Raijintek isn’t done with GPU coolers, readying the Morpheus 8069

Raijintek Morpheus 8069

Standalone graphics card coolers have not been increasing in numbers lately. This is probably also due to non-reference graphics cards that include a decent cooler. But Raijintek still sees some room in them and is preparing a new revision of Morpheus – 8069. Big heatsink, big fans, high TDP (360 W) and silent operation even with performance that is otherwise (with built-in coolers) “audible”.

Third-party GPU coolers are past their prime. We probably don’t need to get our hopes up that it could be any different. Still, from time to time, an alternative will appear. Now it’s a cooler from Raijintek’s well-established cooler series – Morpheus, the new 8069 model.
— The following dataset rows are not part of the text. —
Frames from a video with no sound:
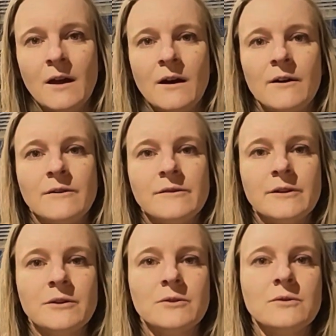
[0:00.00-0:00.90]

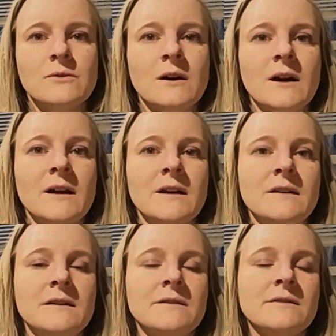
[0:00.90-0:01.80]
although
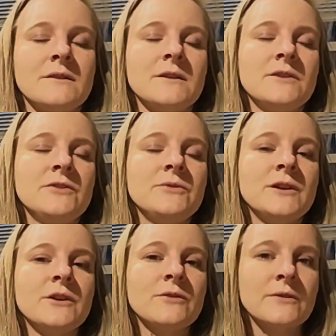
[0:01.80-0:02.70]
I started to
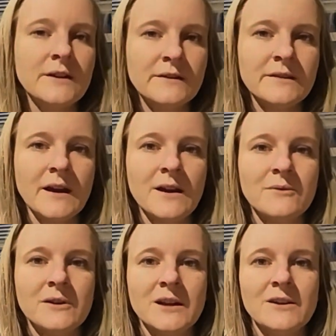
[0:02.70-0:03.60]
increase that when I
This is a hefty portion of metal (aluminum fins and heatpipes) weighing over half a kilo (the specs say 515 g). And this is just the heatsink without fans. The massive heatsink does count on the fins being actively cooled, but you have to buy the fans at your own discretion. The free hand in the choice of fans is good in that you don’t overpay for something you eventually end up not even using. After all, Raijintek doesn’t have top of the line fans and the customer of such a cooler has the highest demands for cooling.

The fan landing area of the Morpheus 8069 is 254 × 110 mm. This works out to two 120mm fans that will extend a bit beyond the heatsink structure. If these standalone graphics card coolers do anything really special, it’s that they’re geared to install large fans.
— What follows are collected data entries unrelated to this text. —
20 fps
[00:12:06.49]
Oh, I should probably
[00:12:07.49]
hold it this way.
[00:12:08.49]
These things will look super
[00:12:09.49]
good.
Ready-made graphics card coolers, as far as fans go, do stretch and even out to 120mm across, but that’s with bright exceptions (Asus RTX 30×0 Noctua Edition) in low-profile formats. They do not achieve such high efficiency and at the same noise level they cool worse than top-notch 120 mm fans with a standard thickness of 25 mm.

The disadvantage of such solutions (cooler and fans separately) is naturally in the extra height. The (Morpheus 8069’s) heatsink alone is 44 mm and when you add the fans, the slightly protruding GPU from the PCB and maybe some protruding fan clips, you are at some 75 mm. At that thickness then most PCI Express slots are blocked on most motherboards, this has to be accepted.

The Morpheus 8069 shows up in the illustrations with small, well-articulated copper (5 pcs) and aluminium (4 pcs) heatsinks for both memory and voltage regulators. The heat from these components is also dissipated from the back of the PCB, through thermal pads into the metal backplate.

   

Most Radeon RX 6700 (XT), RX 6800 (XT), RX 6900 (XT) and GeForce RTX 3080 (Ti), RTX 3090 (Ti) graphics cards are to be supported, and with powerful enough fans, the Morpheus 8069 cooler should be enough even for the RTX 4090. For now, it’s unclear which models are supported and which ones the heatsink won’t fit on. This is because some non-reference graphics cards may have non-standard component layouts that the heatsink may interfere with, or small heatsinks may not be formatted properly for them. There is often a limitation to cards with reference PCB layouts only.

Eventual incompatibility with some non-reference designs will become apparent later, when Raijintek officially introduces the cooler and the manuals are available. This could happen as early as November 1st. Maybe eventually support for new AMD graphics cards based on RDNA 3 architecture will be added, we will see.